La scène de crime est passée à la poudre à empreinte, mais on en suit aussi le nettoyage à grandes eaux. Le travail est long, précis, minutieux, extrêmement concret. La même précision réapparaît à la fin du film, beaucoup plus rapide. L’un des policiers vient en aide à un collègue, blessé par le fameux "flic sur le toit"» qu’annonce le titre. Dans un silence que ne rompent que les cliquetis d’une ceinture, on suit les efforts de cet homme pour rapatrier un corps lourd et blessé. Arrêter une hémorragie, sécuriser la descente d’un corps…

On ne peut s’empêcher d’évoquer Jean-Pierre Melville devant cette efficacité sèche de la mise en scène. Ici, point de fioritures, d’effets de mise en scène destinés à faire monter de manière artificielle le suspense.
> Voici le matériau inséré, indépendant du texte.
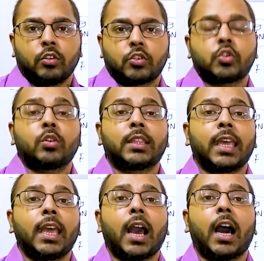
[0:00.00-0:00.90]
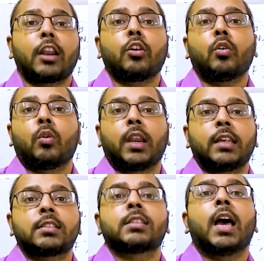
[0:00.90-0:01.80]
So they are known
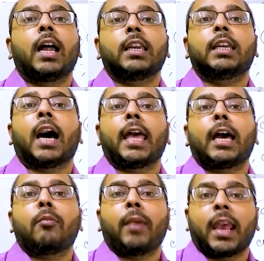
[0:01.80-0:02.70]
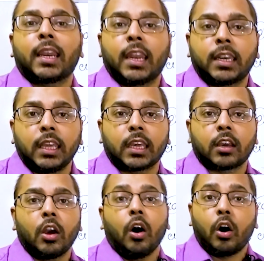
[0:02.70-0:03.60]
as
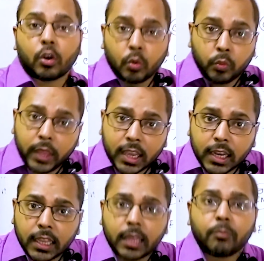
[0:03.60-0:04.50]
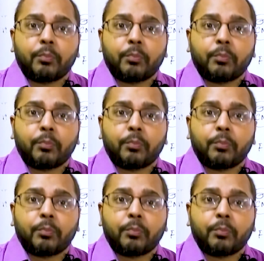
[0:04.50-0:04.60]
diamagnetic or weakly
L’intervention des forces armées qui brisent, mais presque avec délicatesse, les vitres de l’immeuble où s’est réfugié le tueur, n’est pas sans évoquer le récent Nocturama, de Bonello, par sa redoutable et douce efficacité.

Par ailleurs, Widerberg prouve qu’il sait également mener avec beaucoup d’efficacité des scènes d’action. A la fin du film, tout s’accélère sans pour autant que le côté très quotidien du film ne soit entièrement effacé : témoin cette vieille dame qui insiste pour donner des petits gâteaux au policier en faction chez elle durant la fusillade. Le geste du tireur, isolé sur son toit, est une explosion de violence qui fait voler en éclat la loi du silence et le pouvoir étatique. Il vient couronner la révolte qu’on sentait déjà poindre dans les cellules du commissariat.

Provocation malicieuse de Widerberg : le préfet chargé de contrer les agissements du tireur se trouve peu à peu dépourvu, et remplacé par un policier insolent qui n’hésite pas à le traiter de dictateur. Assisté d’un citoyen, c’est lui qui met en place les moyens pour appréhender le tueur. Est-ce là dire que l’autorité est incapable de réprimer les monstres auxquels elle a elle-même donné le jour ?

Face à tous ces personnages, la foule, risquant sa vie, avide de sensations fortes, et les media, déjà, à l’affût de la violence. Dans cette Suède des années 1970, les meurtres ne semblent être que l’aboutissement d’une société où chacun se repaît de la violence souterraine.